Light and space veteran Lita Albuquerque delivers a visually potent neo-mythology in her latest work 20/20 Accelerando currently at USC’s Fisher Museum.
Adapted from the artist’s 2003 manuscript GenIUS Remembered, Albuquerque collaborated with artists Robbie C. Williamson and Cassandra Bickman to craft the piece. The result: a multimedia installation and film that envelops the Fisher in motion, sound and sculpture.
At times Albuquerque’s 20/20 seduces the viewer with atmospheric genius and otherworldly calm, but frequently the show is saturated with reductions and painfully over-trodden tropes.
The exhibit navigates the Fisher’s space deftly, allowing the visual environment of the installation to temper the sometimes overwrought tone of the film. It is as much about seeing what is in front of you as what is not present.
Each of the three galleries house giant screens. Entering through the center of the museum, the installation is anchored by a close-up of our protagonist, the astronaut, in repose. In the projection, wandering palms sway above her and cast shadows upon her face. Her eyes lift and settle every now and then in organic loops of wake and rest.
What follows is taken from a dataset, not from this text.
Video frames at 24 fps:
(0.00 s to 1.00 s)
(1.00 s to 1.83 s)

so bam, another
The rooms on either side of the entrance present the audience with two different sets of imagery. They are angled so at any given time the screens from the other rooms are obscured (save for a not-so-secret sweet spot nestled between the galleries). The inability to experience all parts of the installation at once, a metaphor for the fractured nature of memory and perception.
The western gallery contains seven tons of salt smoothed into soft and pillowy piles resembling a shore of crystal sand. Colored hourglasses and metal coils lay before a 14 x 24 foot screen. To the east, the gallery is bare save for the monumental film projection and cushioned bench.
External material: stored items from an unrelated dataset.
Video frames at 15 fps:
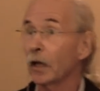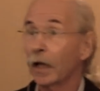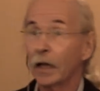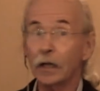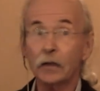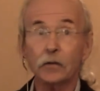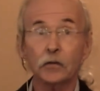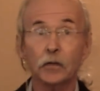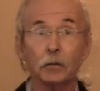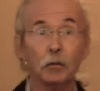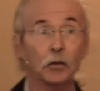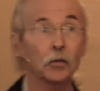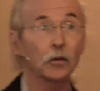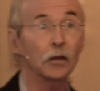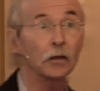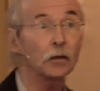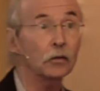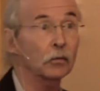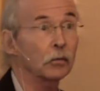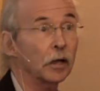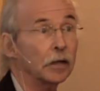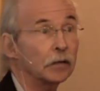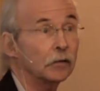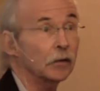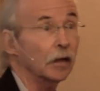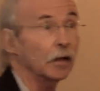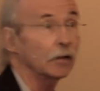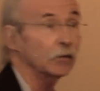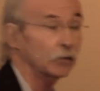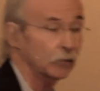and it can seem a thin thread to
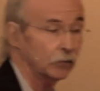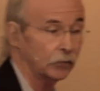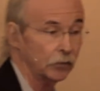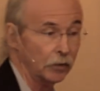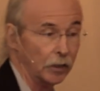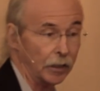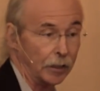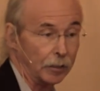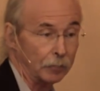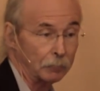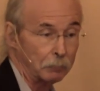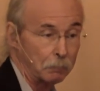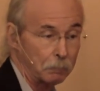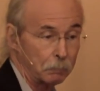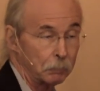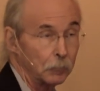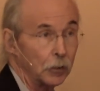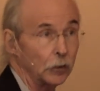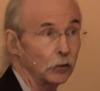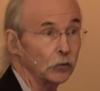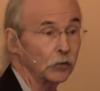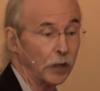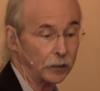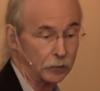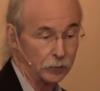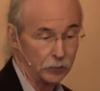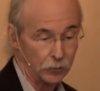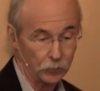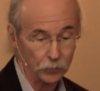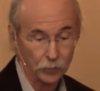us today in the
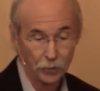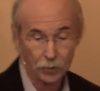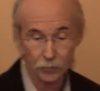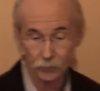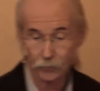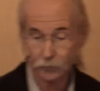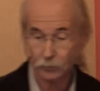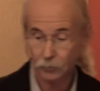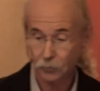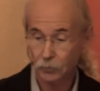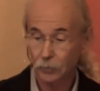Second Gilded Age.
20/20 Accelerando can be elemental and intoxicating but is paired with a metaphysically hollow narrative. There is an mesmerizing quality to the wide-scale shots of oceans, night skies and star-scapes but the film’s attempts at spiritual insight are decidedly underwhelming.
“I will go back to the impact and the deep amnesia that followed” begins the nameless astronaut played by Albuquerque’s daughter Jasmine.
Jasmine Albuquerque is a presence. Her white blonde hair and hyper-blue eyes do invoke a cosmic otherness and she carries herself with uninhibited poise. It is easy to believe she’s a visitor from the 25th century.
After a crash landing to earth, we travel with the astronaut as she tries to rehabilitate her consciousness and return to her mission of bestowing her cosmic knowledge throughout the universe. The film’s central journey happens between the worlds of memory and forgetting, but it muddies its feet with poor attempts at insight that fall like card-stock platitudes.
The astronaut’s saga is intertwined with vibrant landscapes and narrations that waver between poetic and heavy-handed. One room displays subtitles to the melodic but fictive language developed by Cassandra Bickman. The other lets you bask in the sound of voices distanced from the nature of meaning.
The astronaut’s journey continues and she meets a requisite native healer who revives the sun bleached woman’s health.
Although the pairing is cliche, there is a certain beauty in the gestures between the astronaut and man. Some of the films most beautiful moments spring from these moves. They are in strange concert with each other. Elbows to elbows, palms to palms their intimacy is unspoiled.
The pair lie on their backs with hands aloft, twisting their palms in unison. As they look to the sky, their hands tense and pull apart as if tugging at some imaginary string of life. The old man draws a map of the universe on the soles of her feet and she is finally strong enough to depart.
Diving into nascent waters, the astronaut finds a cave filled with secret knowledge. She reeducates herself. Submerged, the film finds rhythm as the narrative begins to relax its thrust. The names of stars are belted with an intensity that matches the dramatics of Albuquerque’s message.
“The sky reminded me of where I came from” the astronaut invokes early on. And it is where the film returns. The sensual pairing of light, darkness coupled with powerful sound explode into an exciting but predictable finale and brings the piece home.
20/20 Accelerando is a rich experience with ornamentary plot. Its best moments speak in the intervals of silence. Although 20/20 references flawless sight, Accelerando’s improvisational sparks are clearer than it’s didactic vision.
Perhaps, Albuquerque and I just listen to different voices. We see in varied shades of life. But I must agree, there is something about the stardust.
20/20 Accelerando is at USC’s Fisher museum until April 10th, 2016. The museum is free to the public and open from 11am to 5pm Tuesday through Saturday.